⟨

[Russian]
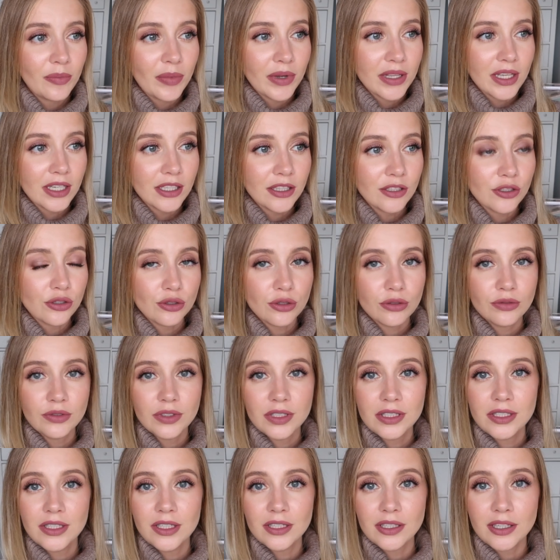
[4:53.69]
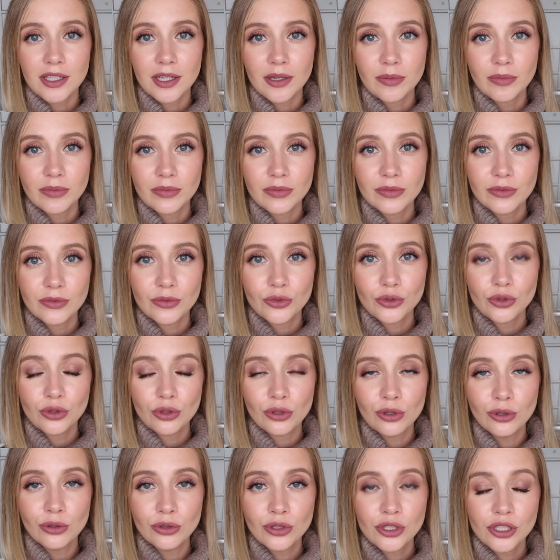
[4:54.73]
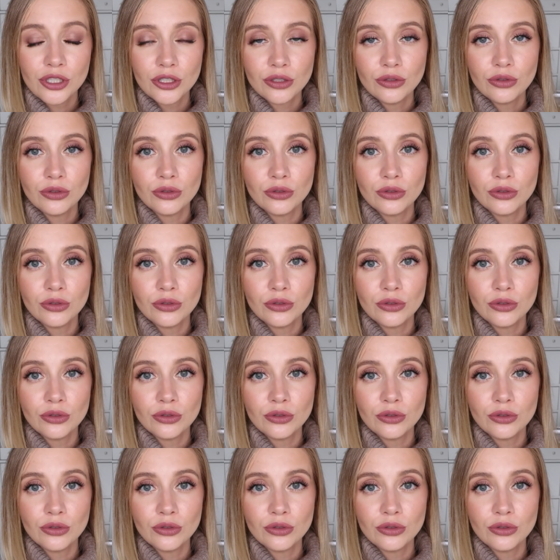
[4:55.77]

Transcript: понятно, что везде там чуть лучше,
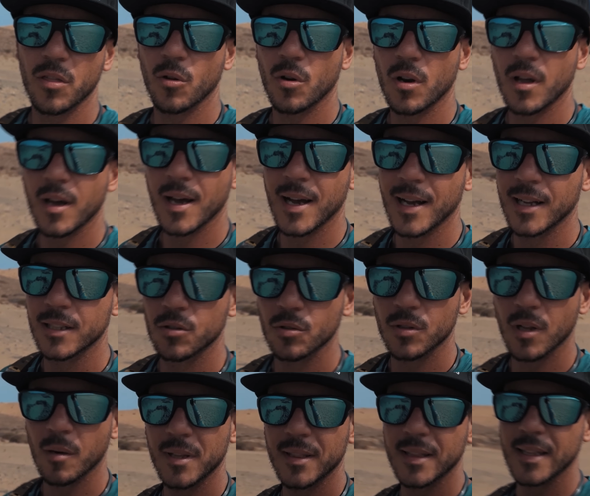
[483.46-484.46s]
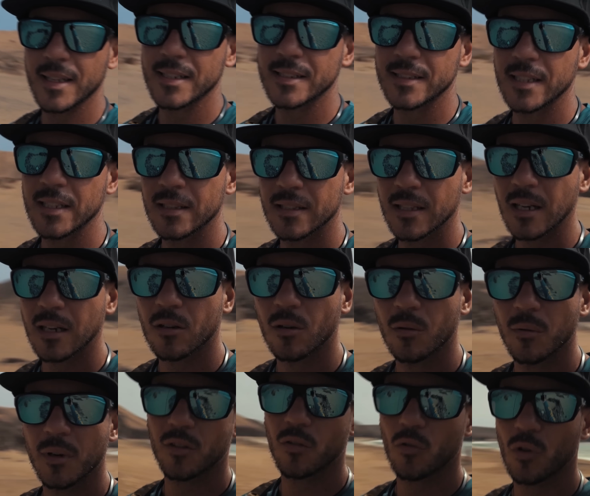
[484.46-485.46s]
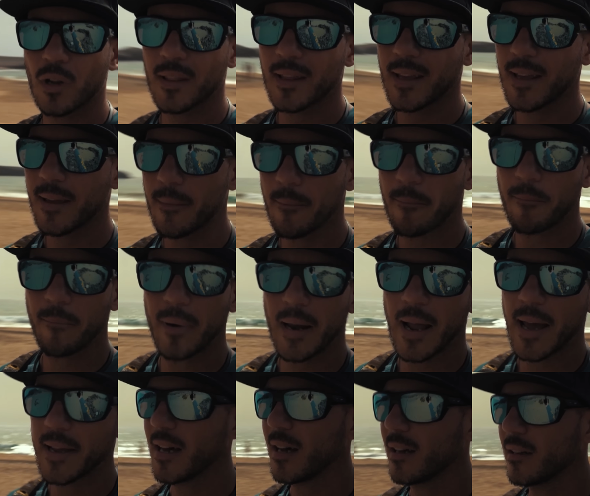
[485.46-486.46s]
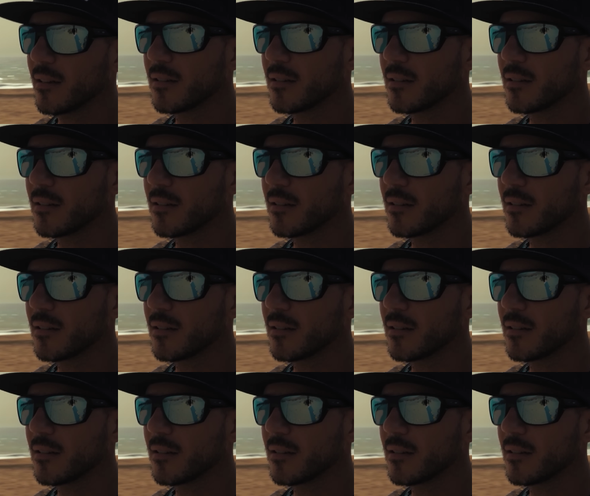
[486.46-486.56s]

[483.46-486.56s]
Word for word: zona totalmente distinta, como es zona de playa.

⟩

__Work item__. An exact copy is needed of the lines running from the one containing "[485.46-486.46s]" through the last line of the material, and of no others; pictures stay out.

__Final answer__.
[485.46-486.46s]
[486.46-486.56s]

[483.46-486.56s]
Word for word: zona totalmente distinta, como es zona de playa.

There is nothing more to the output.